Records drawn from a dataset
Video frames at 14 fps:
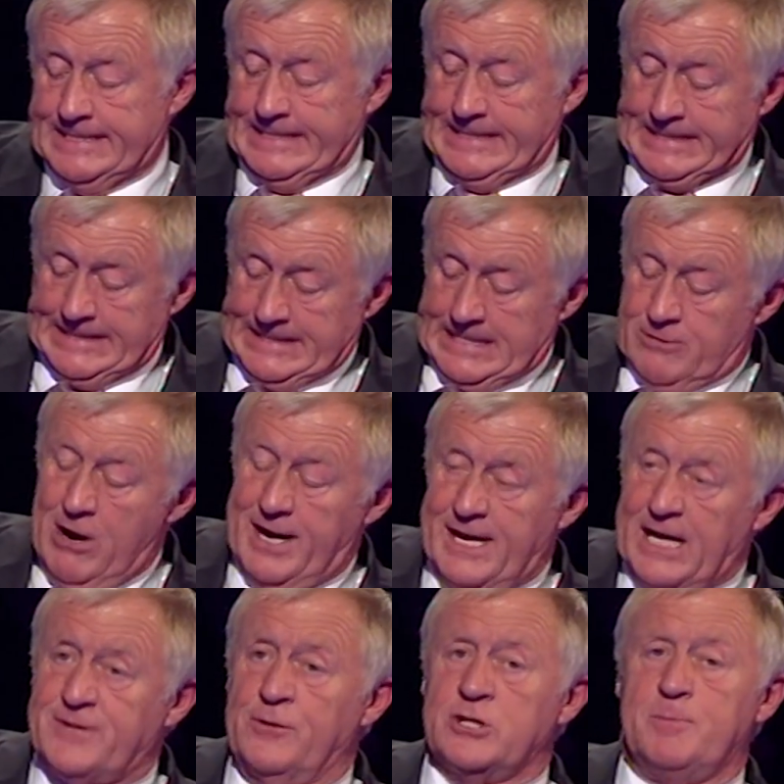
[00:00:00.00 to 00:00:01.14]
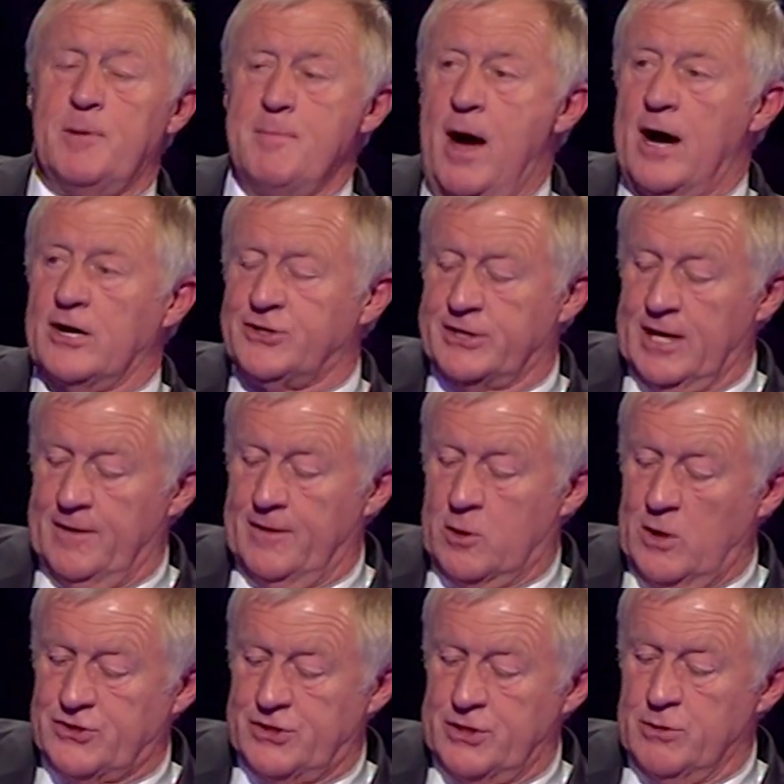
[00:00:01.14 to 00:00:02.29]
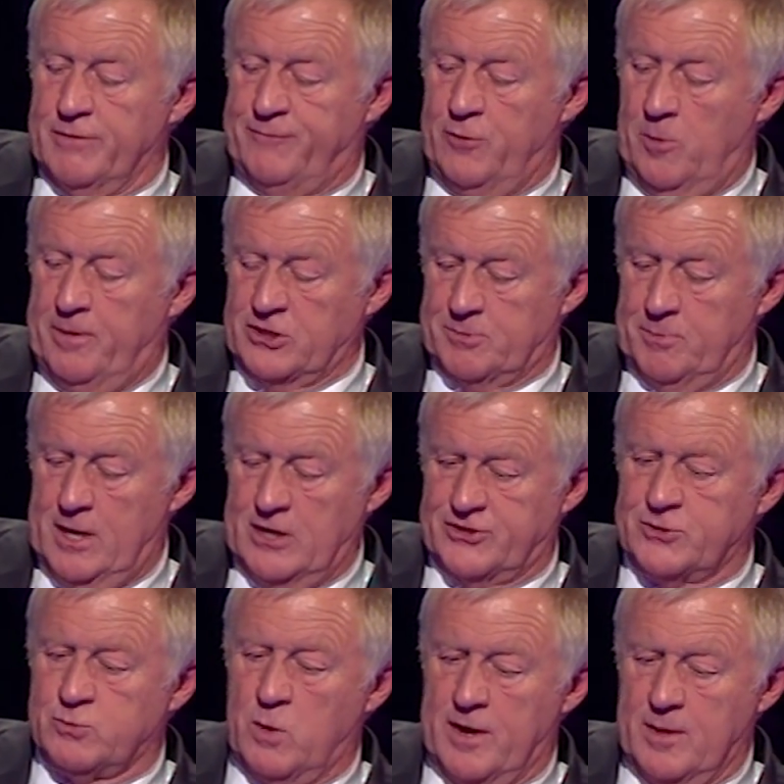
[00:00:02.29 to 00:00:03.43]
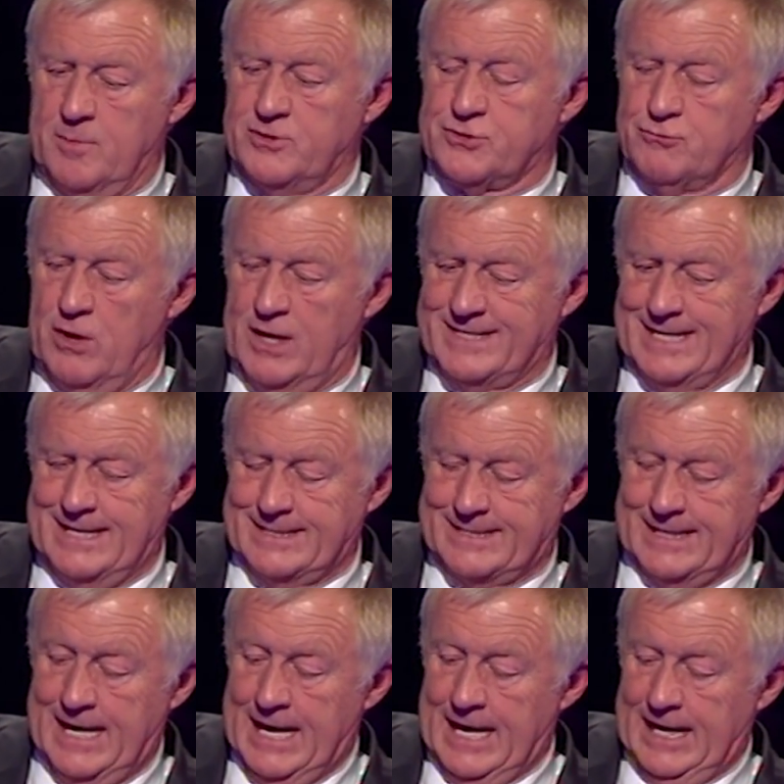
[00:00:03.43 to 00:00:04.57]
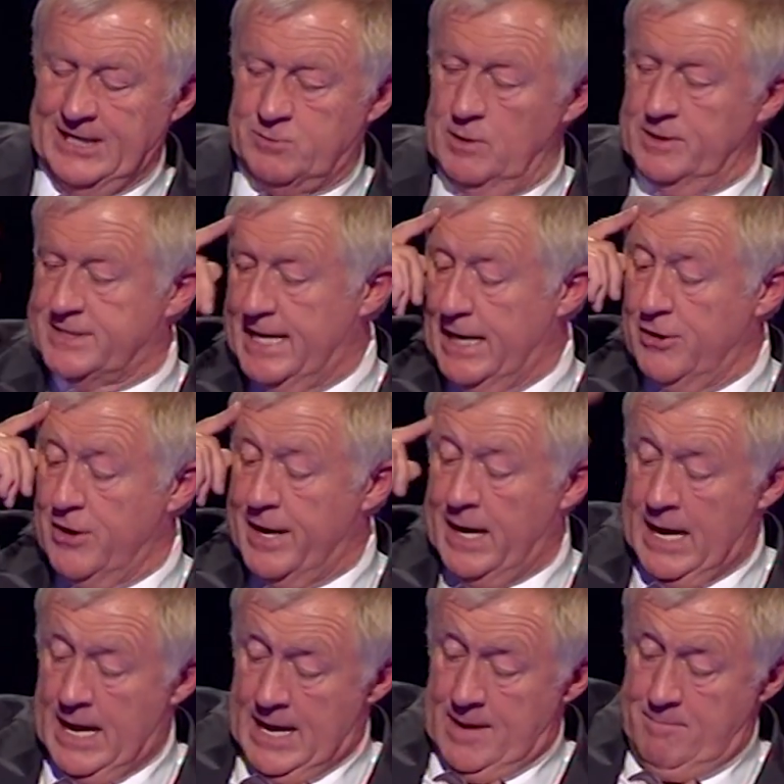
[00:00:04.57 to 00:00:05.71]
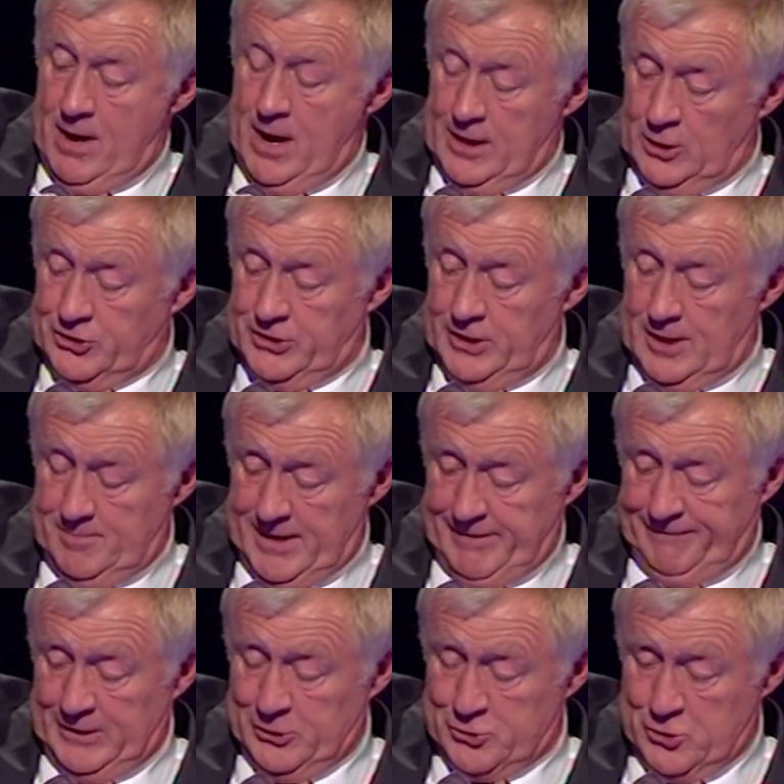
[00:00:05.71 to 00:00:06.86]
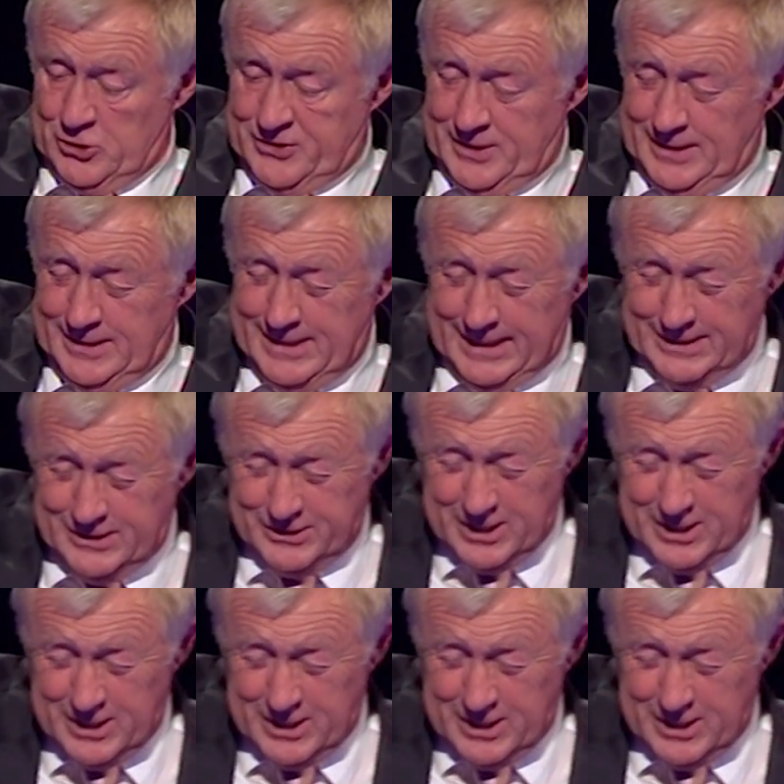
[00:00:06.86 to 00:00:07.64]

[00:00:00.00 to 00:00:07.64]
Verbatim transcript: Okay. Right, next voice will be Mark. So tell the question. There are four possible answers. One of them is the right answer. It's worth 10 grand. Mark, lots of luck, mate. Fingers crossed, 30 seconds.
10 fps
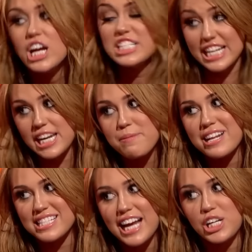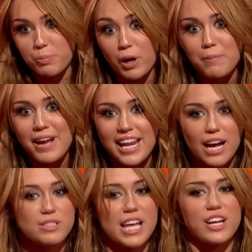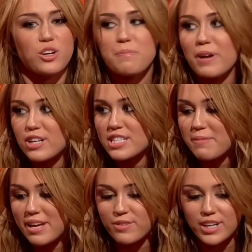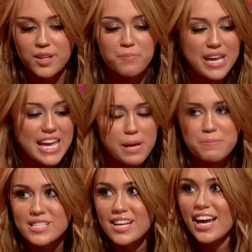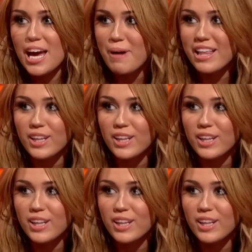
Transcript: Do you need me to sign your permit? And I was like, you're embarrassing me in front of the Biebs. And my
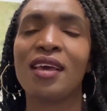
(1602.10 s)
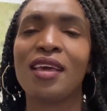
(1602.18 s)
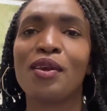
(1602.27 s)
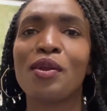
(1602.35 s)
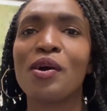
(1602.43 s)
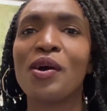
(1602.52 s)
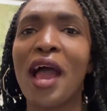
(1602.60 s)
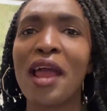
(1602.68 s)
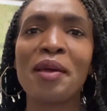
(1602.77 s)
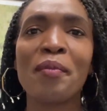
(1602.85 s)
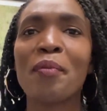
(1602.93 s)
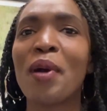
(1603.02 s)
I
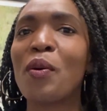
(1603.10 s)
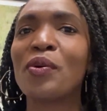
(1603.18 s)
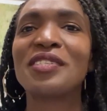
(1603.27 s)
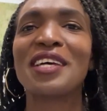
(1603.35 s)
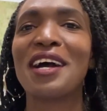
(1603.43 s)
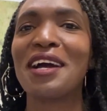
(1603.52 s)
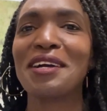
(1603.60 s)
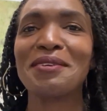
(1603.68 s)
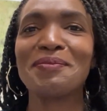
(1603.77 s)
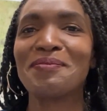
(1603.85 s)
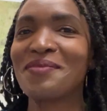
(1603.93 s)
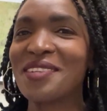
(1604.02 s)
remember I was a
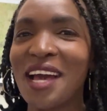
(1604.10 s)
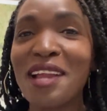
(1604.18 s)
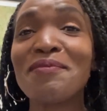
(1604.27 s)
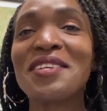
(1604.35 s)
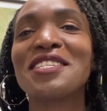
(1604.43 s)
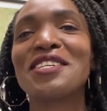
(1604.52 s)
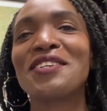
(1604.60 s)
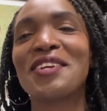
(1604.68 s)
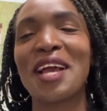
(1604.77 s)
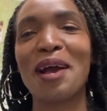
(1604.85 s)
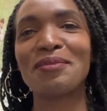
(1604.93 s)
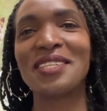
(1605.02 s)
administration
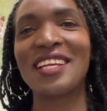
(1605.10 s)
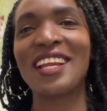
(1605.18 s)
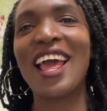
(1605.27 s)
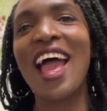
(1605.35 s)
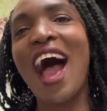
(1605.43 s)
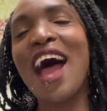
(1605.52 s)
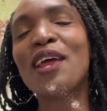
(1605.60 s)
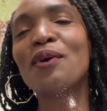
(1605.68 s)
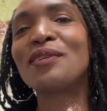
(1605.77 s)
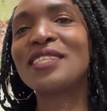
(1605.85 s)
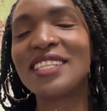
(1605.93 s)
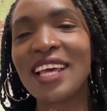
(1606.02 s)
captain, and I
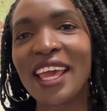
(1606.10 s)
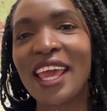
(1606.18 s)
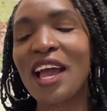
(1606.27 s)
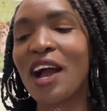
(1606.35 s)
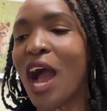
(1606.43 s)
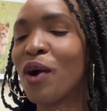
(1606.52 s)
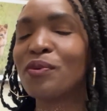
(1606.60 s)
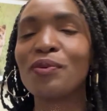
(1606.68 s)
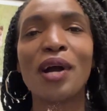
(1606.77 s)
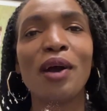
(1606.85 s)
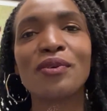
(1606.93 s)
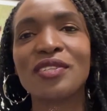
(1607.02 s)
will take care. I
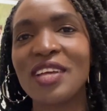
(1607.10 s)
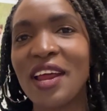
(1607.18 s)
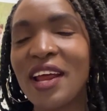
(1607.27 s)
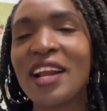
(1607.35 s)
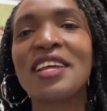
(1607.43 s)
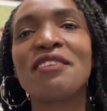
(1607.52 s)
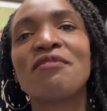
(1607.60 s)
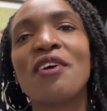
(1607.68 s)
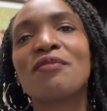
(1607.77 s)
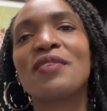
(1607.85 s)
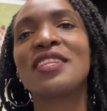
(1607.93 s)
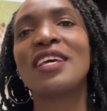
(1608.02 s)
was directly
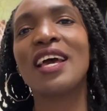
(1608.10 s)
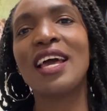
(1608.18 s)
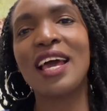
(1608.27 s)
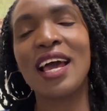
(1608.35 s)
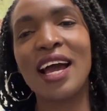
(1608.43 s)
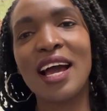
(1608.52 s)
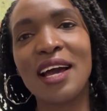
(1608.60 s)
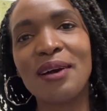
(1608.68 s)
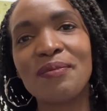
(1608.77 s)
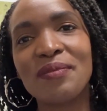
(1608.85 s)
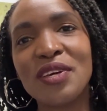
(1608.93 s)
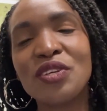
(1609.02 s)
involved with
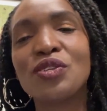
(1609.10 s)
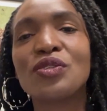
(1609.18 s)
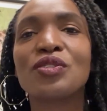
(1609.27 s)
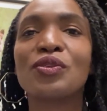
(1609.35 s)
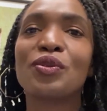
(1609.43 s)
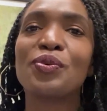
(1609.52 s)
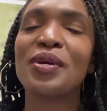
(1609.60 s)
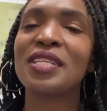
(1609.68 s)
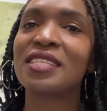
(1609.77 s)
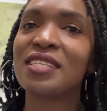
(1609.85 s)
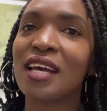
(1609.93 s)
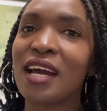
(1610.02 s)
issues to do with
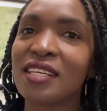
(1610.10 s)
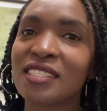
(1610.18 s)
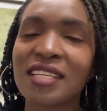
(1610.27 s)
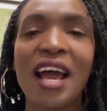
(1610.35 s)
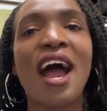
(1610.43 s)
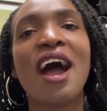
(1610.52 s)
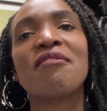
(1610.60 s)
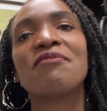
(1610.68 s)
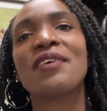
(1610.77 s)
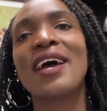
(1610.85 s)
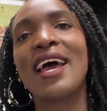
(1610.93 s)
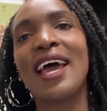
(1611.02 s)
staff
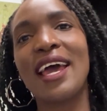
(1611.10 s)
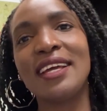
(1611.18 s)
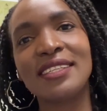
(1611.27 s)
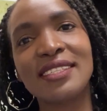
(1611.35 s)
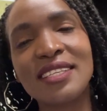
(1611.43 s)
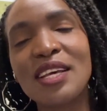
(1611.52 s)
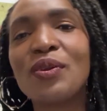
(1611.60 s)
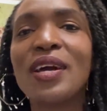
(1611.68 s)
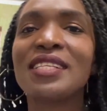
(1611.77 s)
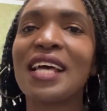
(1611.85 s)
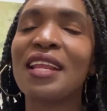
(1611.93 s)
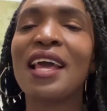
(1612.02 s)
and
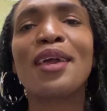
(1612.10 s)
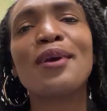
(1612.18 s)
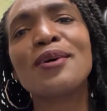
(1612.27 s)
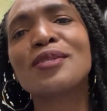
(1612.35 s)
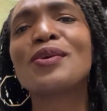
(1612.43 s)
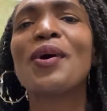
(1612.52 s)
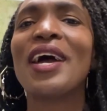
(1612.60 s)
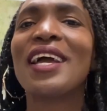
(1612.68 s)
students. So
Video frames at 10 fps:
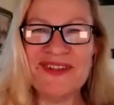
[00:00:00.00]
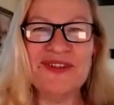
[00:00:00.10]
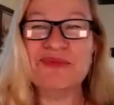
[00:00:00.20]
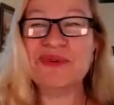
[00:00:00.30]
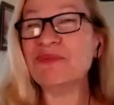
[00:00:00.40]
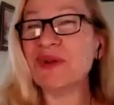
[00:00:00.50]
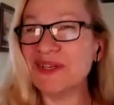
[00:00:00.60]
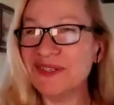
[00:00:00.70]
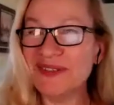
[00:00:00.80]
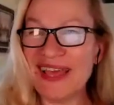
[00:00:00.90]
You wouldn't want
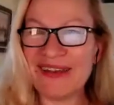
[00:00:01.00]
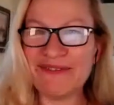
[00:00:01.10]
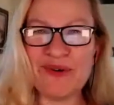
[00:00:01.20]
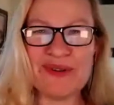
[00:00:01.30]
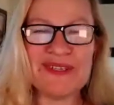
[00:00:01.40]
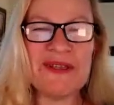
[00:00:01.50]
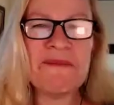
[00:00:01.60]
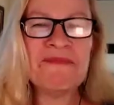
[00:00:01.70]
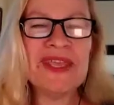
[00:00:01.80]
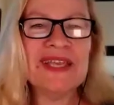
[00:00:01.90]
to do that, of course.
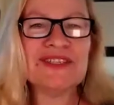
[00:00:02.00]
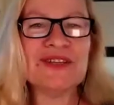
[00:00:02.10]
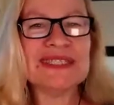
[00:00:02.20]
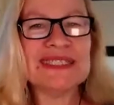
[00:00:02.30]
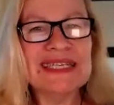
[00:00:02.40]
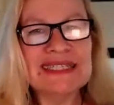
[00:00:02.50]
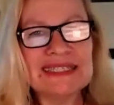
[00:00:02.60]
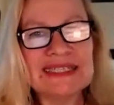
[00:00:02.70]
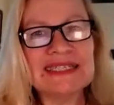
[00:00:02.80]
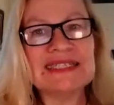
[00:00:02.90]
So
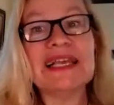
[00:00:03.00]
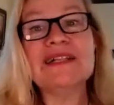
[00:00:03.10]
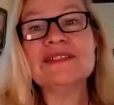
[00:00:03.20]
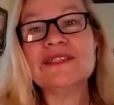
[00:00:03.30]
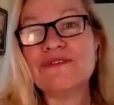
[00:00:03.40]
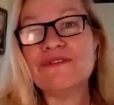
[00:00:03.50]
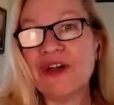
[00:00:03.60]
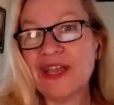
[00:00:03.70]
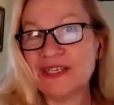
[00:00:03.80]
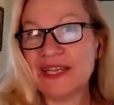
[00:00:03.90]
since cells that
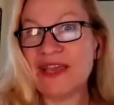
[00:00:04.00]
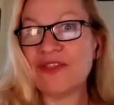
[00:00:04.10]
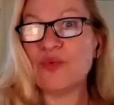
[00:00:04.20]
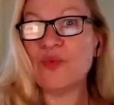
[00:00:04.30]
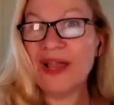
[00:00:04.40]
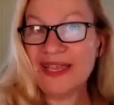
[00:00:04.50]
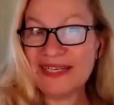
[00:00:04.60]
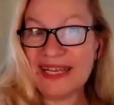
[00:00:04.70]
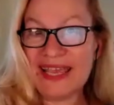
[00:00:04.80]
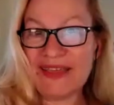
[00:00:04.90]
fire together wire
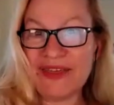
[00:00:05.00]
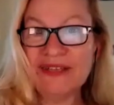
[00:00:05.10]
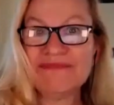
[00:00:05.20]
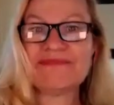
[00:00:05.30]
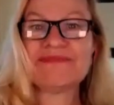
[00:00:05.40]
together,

◆ WHAT YOU HAVE TO DO ◆
Your answer should consist of the lines above that hold the word "Video", copied exactly.

◆ WRITTEN RESPONSE ◆
Video frames at 14 fps:
Video frames at 10 fps:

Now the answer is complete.